Published data were evaluated to identify links between opioid use and hypogonadism, as well as to describe proposed physiological mechanisms.
RESULTS:

Chronic opioid use may predispose to hypogonadism through alteration of the hypothalamic-pituitary-gonadal axis as well as the hypothalamic-pituitary-adrenal-axis. The resulting hypogonadism and hypotestosteronism may contribute to impaired sexual function, decreased libido, infertility, and osteoporosis- none of which may be clinically recognized as opioid related.
CONCLUSIONS:

OPIAD is a recognized consequence of long-term opioid therapy.

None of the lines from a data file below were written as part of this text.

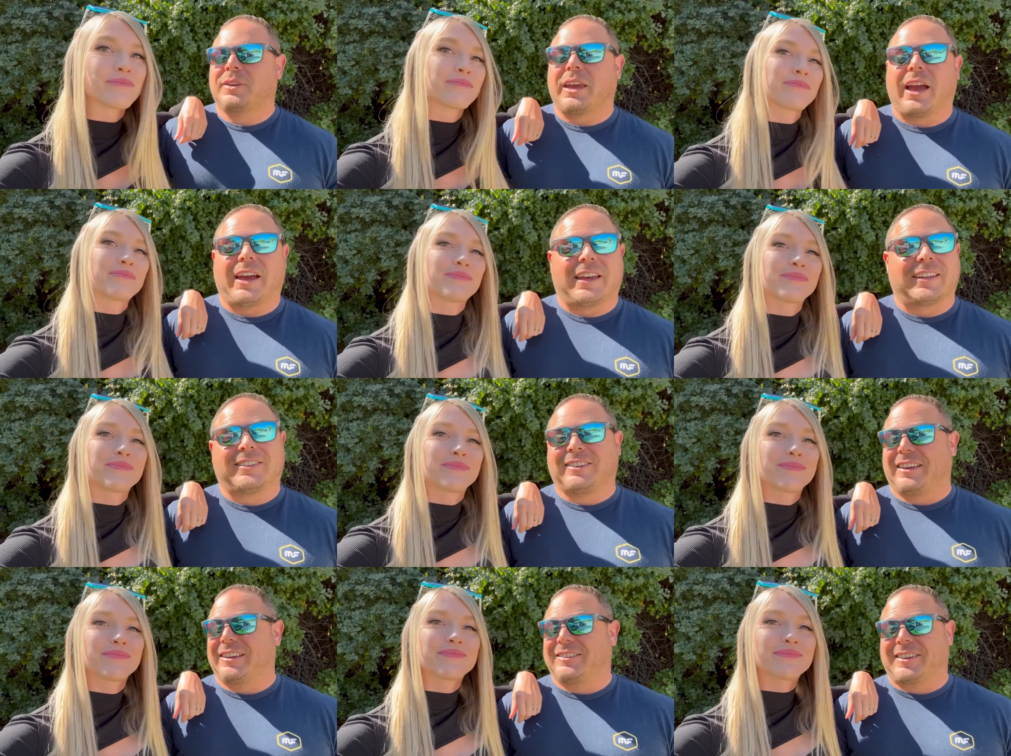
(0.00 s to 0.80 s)
Speaker 1: Yeah,
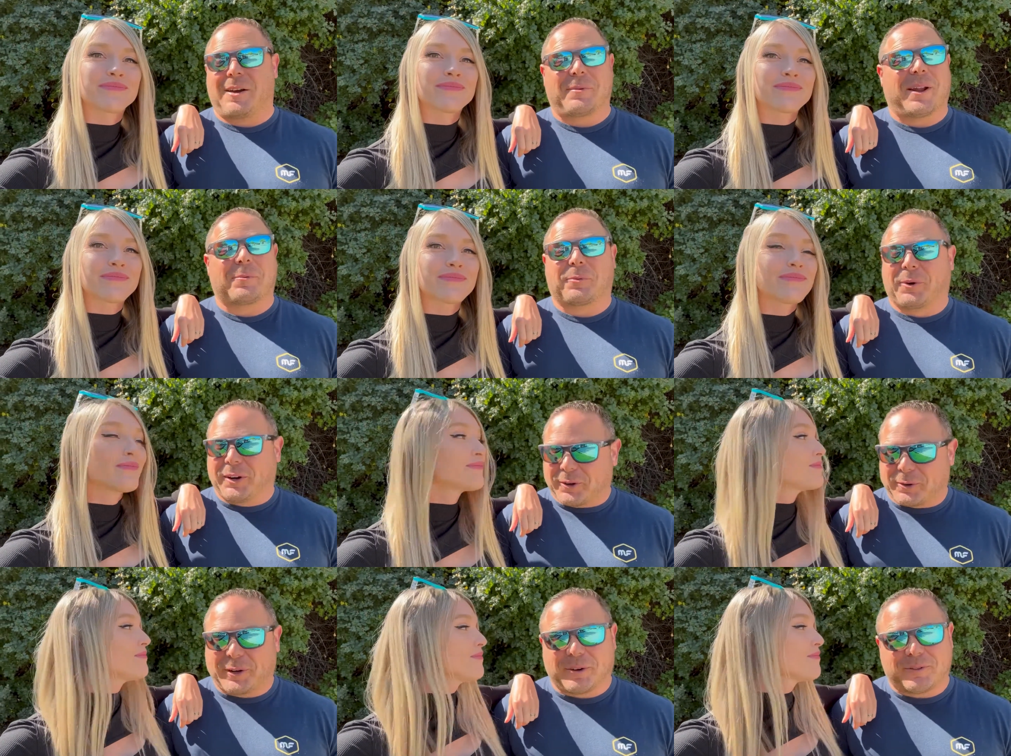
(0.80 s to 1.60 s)
it's it's coming up
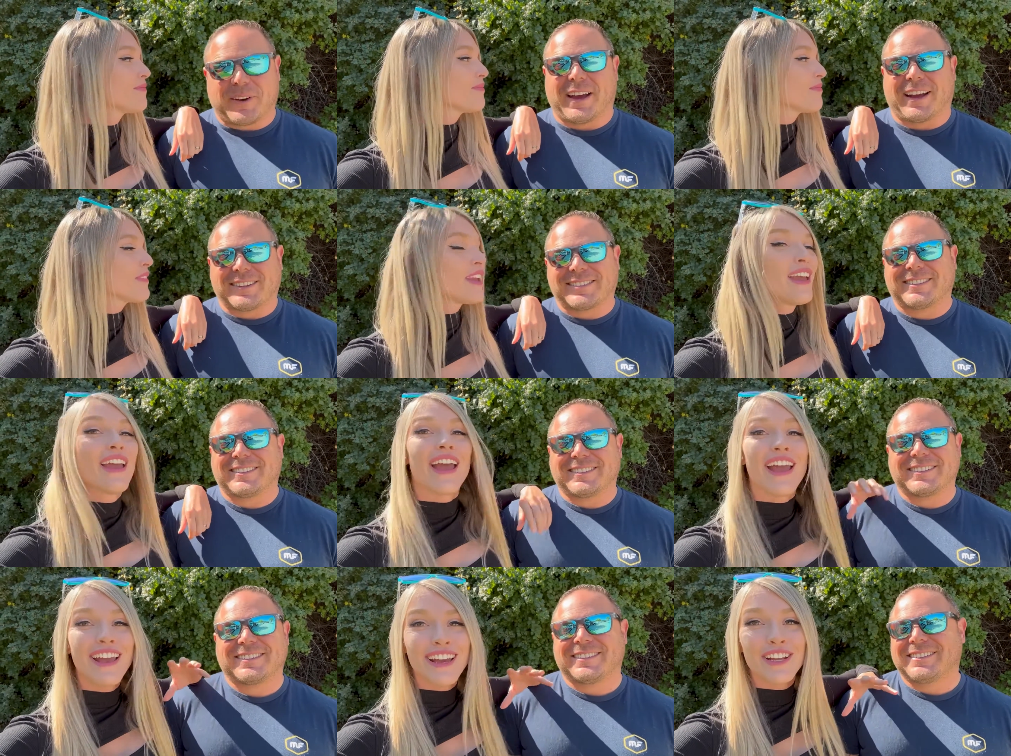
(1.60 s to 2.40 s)
real real fast.
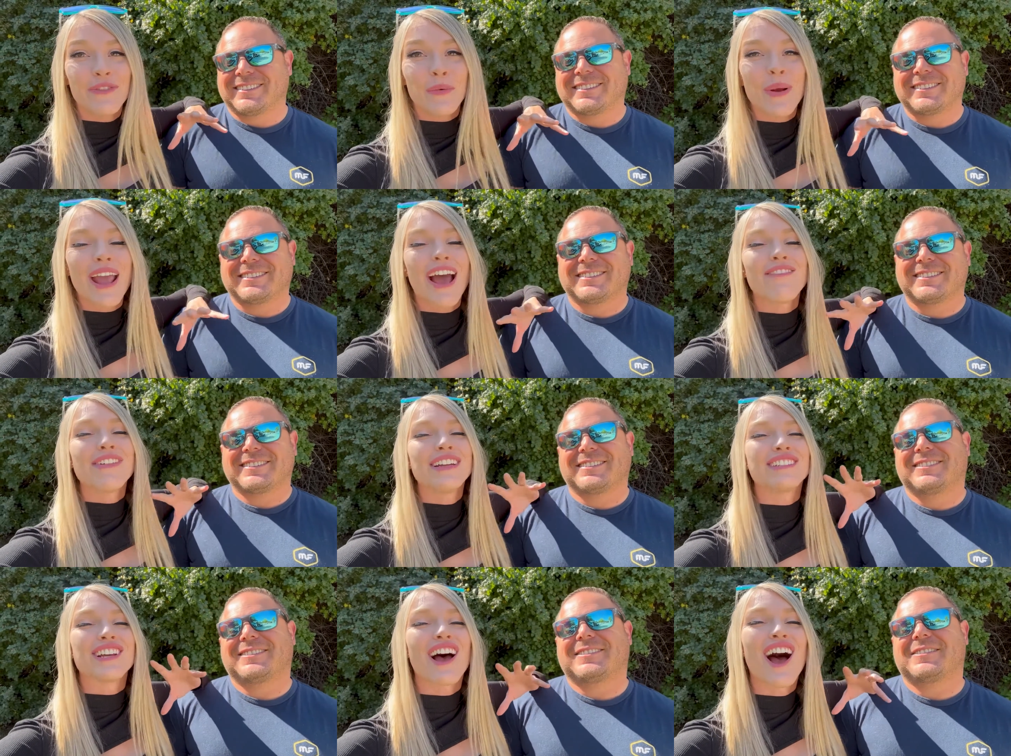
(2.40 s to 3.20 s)
Speaker 2: And we have
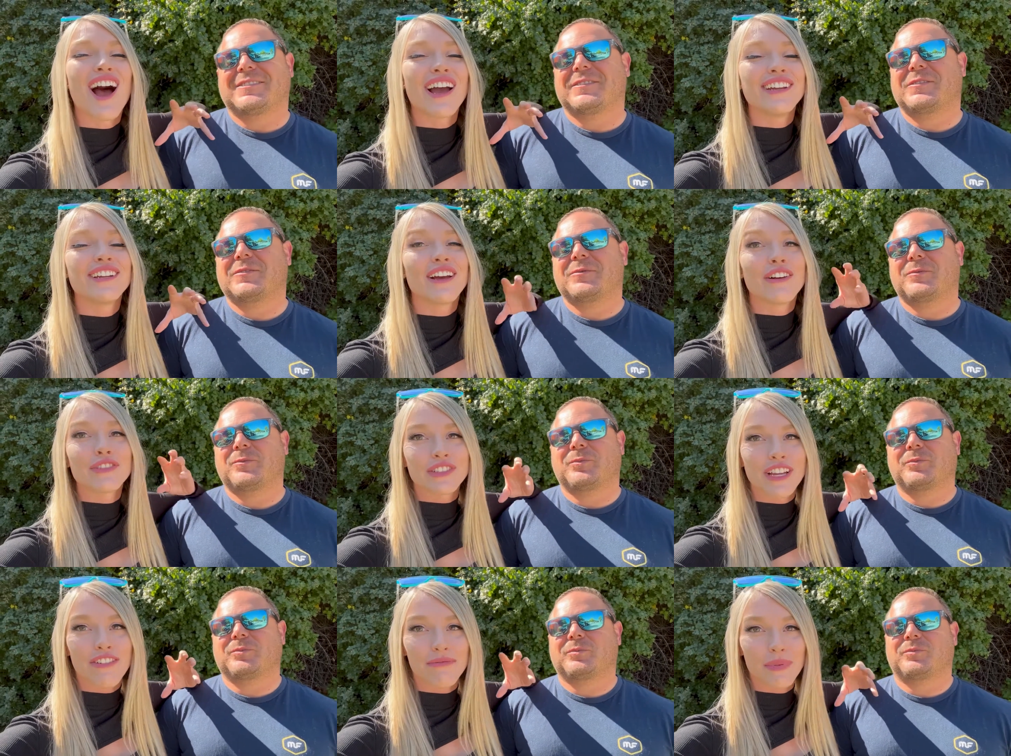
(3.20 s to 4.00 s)
a ton of
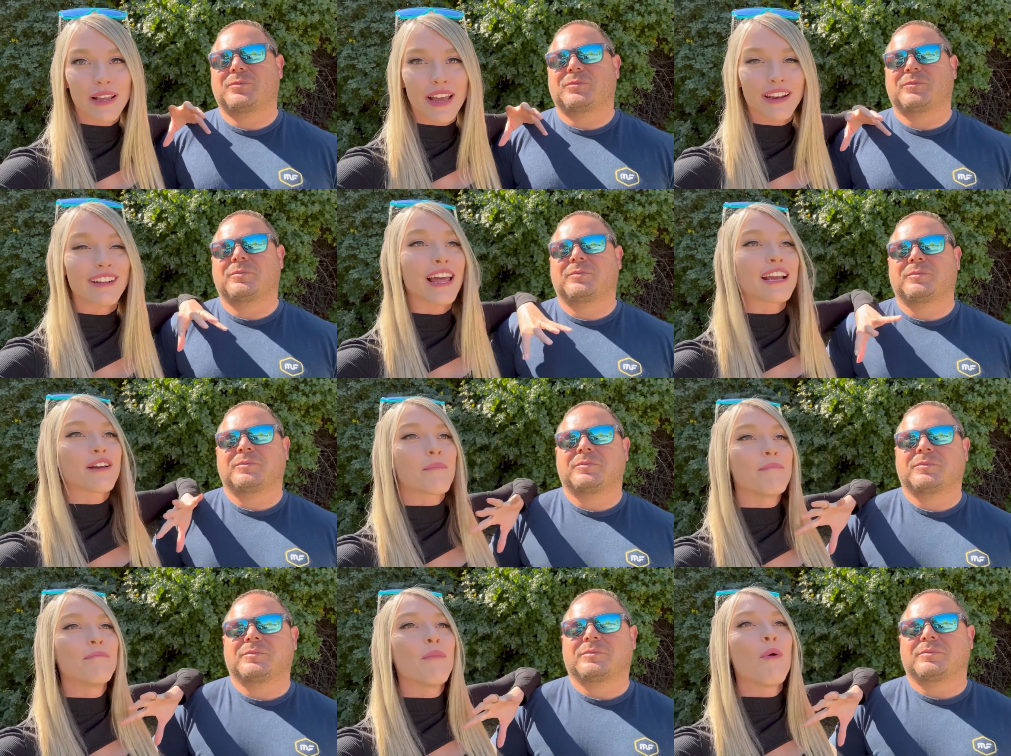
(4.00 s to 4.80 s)
stuff planned, like
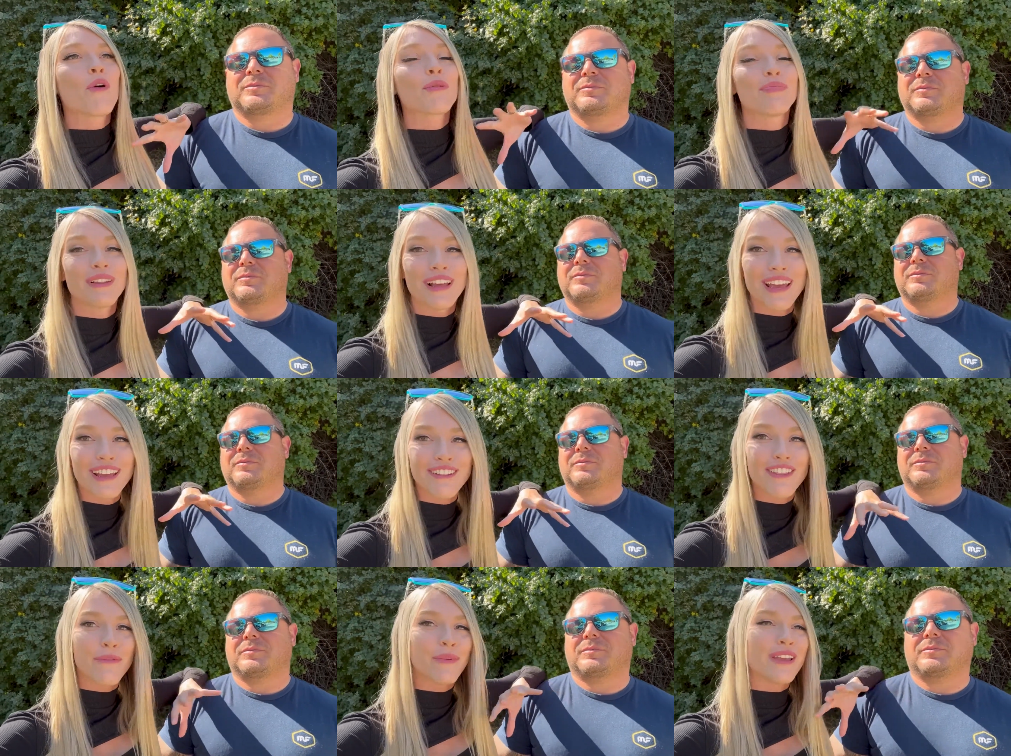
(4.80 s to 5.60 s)
more
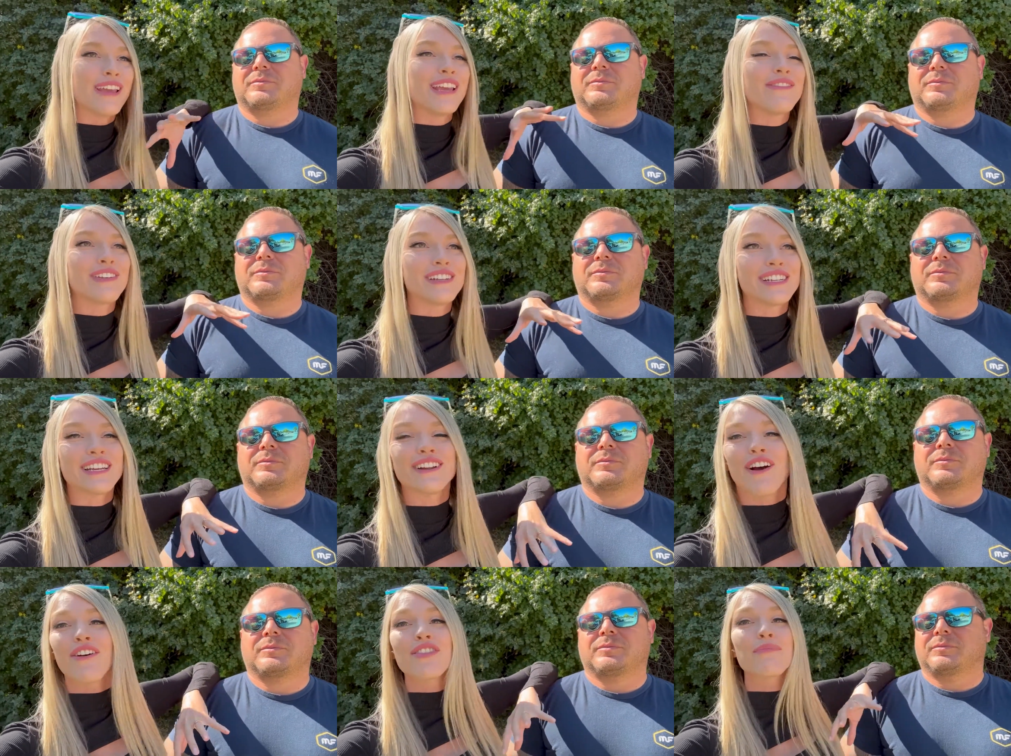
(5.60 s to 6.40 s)
planned than we even
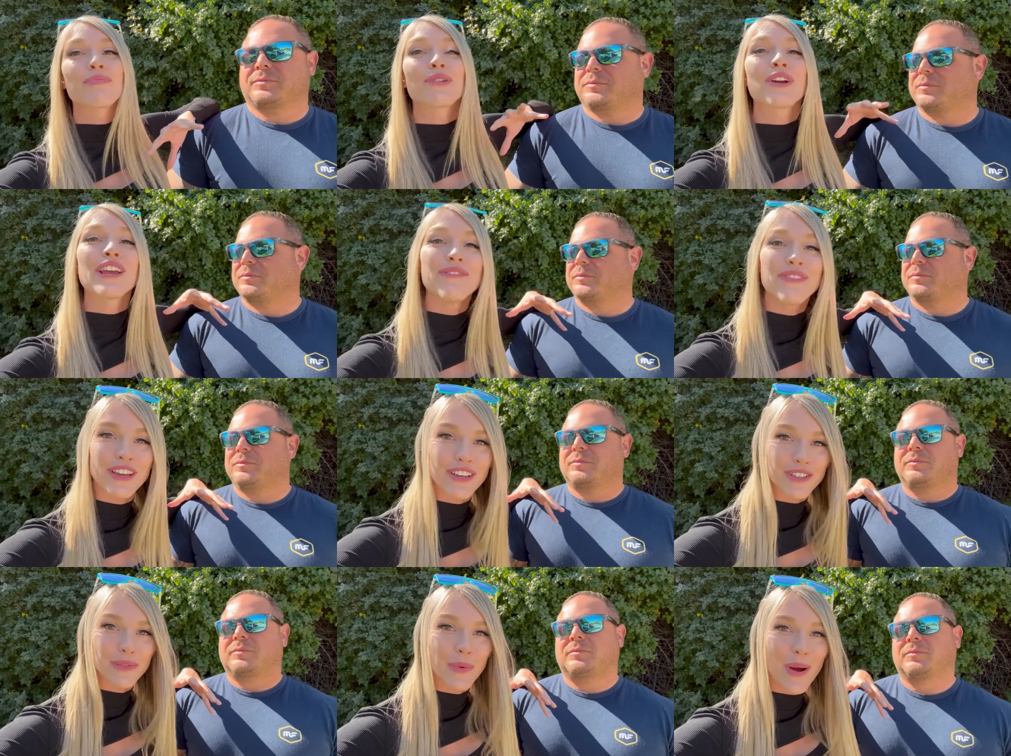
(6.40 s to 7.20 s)
did on the
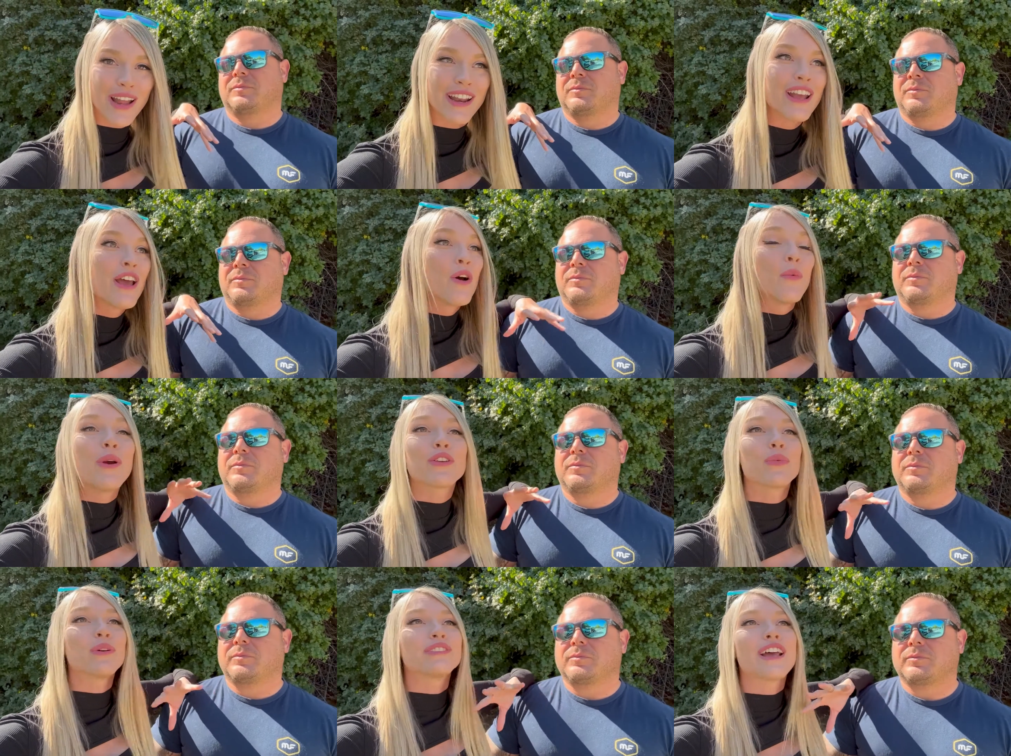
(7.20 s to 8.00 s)
previous one,
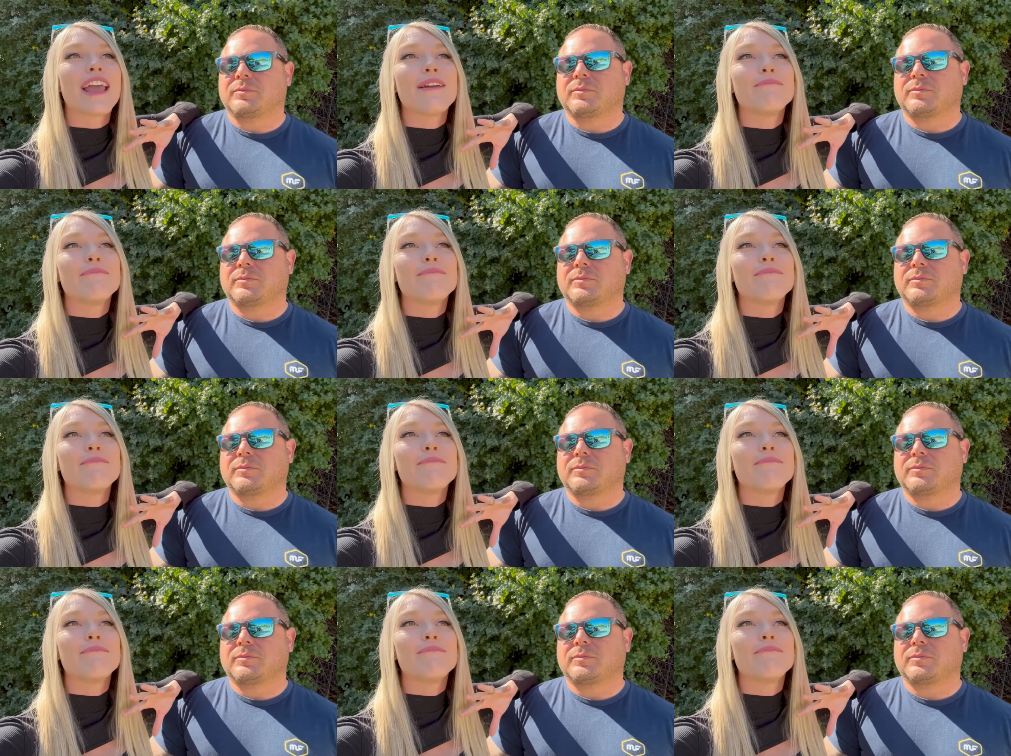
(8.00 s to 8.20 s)
which was a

Patients initiated or maintained on opioids should be queried about symptoms that might suggest hypogonadism including irregular menses, reduced libido, depression, fatigue, and hot flashes or night sweats. Some clinicians recommend assessment of baseline testosterone levels prior to initiating therapy. Additional data appear necessary to formulate guidelines regarding the diagnosis and management of OPIAD. Options include, rotating, reducing the dose or type, or cessation of opioid therapy or adding hormonal supplementation in the form of androgen replacement therapy. There are multiple formulations of testosterone available for replacement therapy, which is usually guided by laboratory measurements.

Wiley Periodicals, Inc.
KEYWORDS:

Androgen Deficiency; Chronic Pain; Endocrinopathy; OPIAD; Opioid therapy; Testosterone

Study Information

Pain Med. 2015 Oct;16 Suppl 1:S9-15. doi: 10.1111/pme.12926.